Alors que les associations de défense de l'environnement et des consommateurs dénoncent l'obsolescence programmée depuis des années, une proposition de loi, déposée le 18 mars par le groupe écologiste du Sénat, vise à lutter contre ce phénomène et à organiser une économie de la réparation. Les sénateurs souhaitent également lancer une réflexion sur l'économie de fonctionnalité, en demandant au gouvernement un rapport sur ce sujet.
Le texte vise d'abord à donner une définition à l'obsolescence programmée, la plus large possible pour englober les différents types d'obsolescence (matérielle, logicielle…) des produits. Ainsi, "l'obsolescence programmée est l'ensemble des techniques par lesquelles un fabricant ou un importateur de biens vise, notamment par la conception d'un produit, à raccourcir délibérément la durée de vie ou d'utilisation potentielle de ce produit afin d'en augmenter le taux de remplacement". Introduction volontaire d'une défectuosité, fragilité, arrêt programmé, limitation technique, impossibilité de réparer et non-compatibilité logicielle sont notamment visés dans l'exposé des motifs.
Ces stratégies, mises en place par les industriels lorsque les taux d'équipement des ménages sont devenus tels que le marché ne portait quasiment plus que sur le renouvellement des produits, pourraient ainsi devenir un délit, punis d'une amende de deux ans d'emprisonnement et d'une amende de 37.500 euros.
Durées légales de garantie et de conformité
En 2004, le plan national de prévention de déchets prévoyait la mise en place d'une norme expérimentale sur la durée de vie des produits.
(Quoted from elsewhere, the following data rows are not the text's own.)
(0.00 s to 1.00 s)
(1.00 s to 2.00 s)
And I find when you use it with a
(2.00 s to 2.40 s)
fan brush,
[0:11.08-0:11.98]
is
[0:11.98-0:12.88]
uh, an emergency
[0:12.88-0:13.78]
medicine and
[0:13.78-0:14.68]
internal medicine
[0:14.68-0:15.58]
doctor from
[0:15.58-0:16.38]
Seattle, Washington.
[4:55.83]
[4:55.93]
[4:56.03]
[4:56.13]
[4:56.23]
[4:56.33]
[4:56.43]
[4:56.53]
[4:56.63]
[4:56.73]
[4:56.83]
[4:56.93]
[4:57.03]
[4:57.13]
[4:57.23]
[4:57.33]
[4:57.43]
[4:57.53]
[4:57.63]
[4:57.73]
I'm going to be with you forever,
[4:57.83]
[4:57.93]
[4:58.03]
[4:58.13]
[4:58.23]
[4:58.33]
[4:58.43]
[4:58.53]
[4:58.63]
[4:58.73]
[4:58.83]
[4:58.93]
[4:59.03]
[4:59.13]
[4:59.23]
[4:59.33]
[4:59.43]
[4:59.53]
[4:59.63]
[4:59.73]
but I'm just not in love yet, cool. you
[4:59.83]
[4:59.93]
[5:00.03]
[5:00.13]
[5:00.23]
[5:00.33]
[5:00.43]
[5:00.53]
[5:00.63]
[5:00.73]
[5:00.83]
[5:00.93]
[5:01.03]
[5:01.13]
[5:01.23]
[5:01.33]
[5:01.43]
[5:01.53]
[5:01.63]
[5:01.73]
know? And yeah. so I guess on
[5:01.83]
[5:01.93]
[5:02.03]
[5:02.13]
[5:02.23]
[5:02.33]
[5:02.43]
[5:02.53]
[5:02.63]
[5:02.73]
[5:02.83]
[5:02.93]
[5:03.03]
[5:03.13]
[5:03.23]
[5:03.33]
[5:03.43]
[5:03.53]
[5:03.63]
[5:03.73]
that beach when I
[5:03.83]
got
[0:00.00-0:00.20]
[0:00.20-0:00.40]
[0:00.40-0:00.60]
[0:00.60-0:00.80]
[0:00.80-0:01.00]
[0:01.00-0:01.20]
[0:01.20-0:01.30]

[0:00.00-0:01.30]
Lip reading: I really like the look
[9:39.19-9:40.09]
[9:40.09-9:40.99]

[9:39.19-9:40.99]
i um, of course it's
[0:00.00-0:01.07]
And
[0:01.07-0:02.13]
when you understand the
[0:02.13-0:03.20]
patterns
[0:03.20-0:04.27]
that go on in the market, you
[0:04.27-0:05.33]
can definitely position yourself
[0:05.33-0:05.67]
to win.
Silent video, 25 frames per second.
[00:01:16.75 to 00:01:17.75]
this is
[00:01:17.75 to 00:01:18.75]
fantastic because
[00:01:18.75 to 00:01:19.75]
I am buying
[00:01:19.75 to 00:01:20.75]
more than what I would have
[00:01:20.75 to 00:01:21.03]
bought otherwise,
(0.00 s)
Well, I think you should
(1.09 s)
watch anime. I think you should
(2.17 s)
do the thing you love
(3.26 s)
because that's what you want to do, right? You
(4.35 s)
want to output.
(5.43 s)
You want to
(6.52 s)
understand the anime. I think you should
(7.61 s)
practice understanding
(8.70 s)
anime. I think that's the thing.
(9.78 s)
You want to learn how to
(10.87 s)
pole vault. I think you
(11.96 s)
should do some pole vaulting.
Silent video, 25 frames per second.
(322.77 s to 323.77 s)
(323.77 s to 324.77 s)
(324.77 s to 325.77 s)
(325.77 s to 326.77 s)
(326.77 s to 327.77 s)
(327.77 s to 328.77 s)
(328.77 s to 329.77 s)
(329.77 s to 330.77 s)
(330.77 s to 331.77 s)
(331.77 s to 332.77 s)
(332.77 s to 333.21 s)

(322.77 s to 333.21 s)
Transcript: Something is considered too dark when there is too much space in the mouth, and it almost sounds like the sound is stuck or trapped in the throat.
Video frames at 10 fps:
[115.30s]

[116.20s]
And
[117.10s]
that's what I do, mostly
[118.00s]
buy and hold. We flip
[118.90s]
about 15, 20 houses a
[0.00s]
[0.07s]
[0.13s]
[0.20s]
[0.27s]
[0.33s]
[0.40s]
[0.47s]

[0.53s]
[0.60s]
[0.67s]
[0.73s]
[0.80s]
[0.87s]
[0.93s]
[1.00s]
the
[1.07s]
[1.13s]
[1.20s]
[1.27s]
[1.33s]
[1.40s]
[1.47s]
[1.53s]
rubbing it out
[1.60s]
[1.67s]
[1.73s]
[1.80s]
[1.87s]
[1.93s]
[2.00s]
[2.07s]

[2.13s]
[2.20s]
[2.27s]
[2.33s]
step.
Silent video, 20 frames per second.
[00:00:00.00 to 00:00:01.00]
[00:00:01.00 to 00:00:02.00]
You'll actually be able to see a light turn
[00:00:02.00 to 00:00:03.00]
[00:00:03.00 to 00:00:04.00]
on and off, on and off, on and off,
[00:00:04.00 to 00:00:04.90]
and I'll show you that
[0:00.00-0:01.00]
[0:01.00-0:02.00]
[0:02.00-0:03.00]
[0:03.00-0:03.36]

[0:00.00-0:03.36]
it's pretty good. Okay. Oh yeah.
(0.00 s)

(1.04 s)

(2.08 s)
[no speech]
La norme avait alors été préférée à la garantie car cette dernière "suppose de surmonter le problème posé par les conditions aléatoires d'utilisation des produits par les consommateurs", précisait le plan. Mais les travaux commandés à l'Afnor et à l'Ademe sur cette norme n'ont jamais abouti…
"La plupart des produits sont fiables pendant au moins cinq ans, les fabricants ne devraient donc pas être particulièrement pénalisés par cette mesure. L'allongement de cette garantie peut même constituer un avantage concurrentiel", estiment de leur côté les sénateurs écolos. "Regardez le constructeur automobile Kia, il a fait de sa garantie sept ans un véritable argument marketing. Et cette marque se porte plutôt bien sur le marché aujourd'hui", illustre Jean-Vincent Placé.
L'article 3 prévoit une augmentation du délai de couverture des défauts de conformité, de six mois à deux ans. "Actuellement, les défauts de conformité qui apparaissent dans un délai de six mois à partir de la délivrance du bien sont présumés exister au moment de la délivrance, sauf preuve du contraire", détaille l'exposé des motifs.
Réparabilité et pièces de rechange
La proposition de loi prévoit également la mise à disposition des pièces détachés indispensables à la réparation d'un produit pendant au moins dix ans, mais aussi la disponibilité de la notice de réparation. "Les éco-organismes doivent être, par ailleurs, incités à prélever des pièces détachées sur les équipements usagés collectés lorsque la réparation n'est pas possible, en vue de la réparation d'autres produits de même type", ajoute l'exposé des motifs. L'article 5 prévoit aussi qu'un des critères de fixation de l'éco-contribution porte sur l'allongement de la durée de vie des produits, et notamment l'amélioration de leur réparabilité.
Des impacts encore incertains
Cette proposition de loi implique donc un profond bouleversement du modèle économique actuel. Les impacts positifs, on les devine aisément : moindre usage des ressources, diminution de la production des déchets, développement d'une économie locale de la réparation... Une étude de 2012 de l'Ademe sur le secteur de la réparation en France indique que, de 2007 à 2009, le nombre d'entreprises des secteurs de la réparation de biens d'équipements (électronique, électroménager, cordonnerie, horlogerie et bijouterie) était en baisse de 1 à 10 % alors qu'à partir de 2009, la tendance a commencé à sinverser, sauf pour l'électronique (baisse de 3%).
Mais quels impacts sur le modèle économique des fabricants, voire des distributeurs qui vendent aujourd'hui aux consommateurs des extensions de garantie correspondant à 10 – 15% du prix de vente ? Et comment être sûr que le report de ces mesures sur le prix de vente final soit limité pour garantir le pouvoir d'achat des ménages ? Le débat sur l'obsolescence programmée, organisé le 23 avril au Sénat par le groupe écologiste, répondra probablement à ces questions.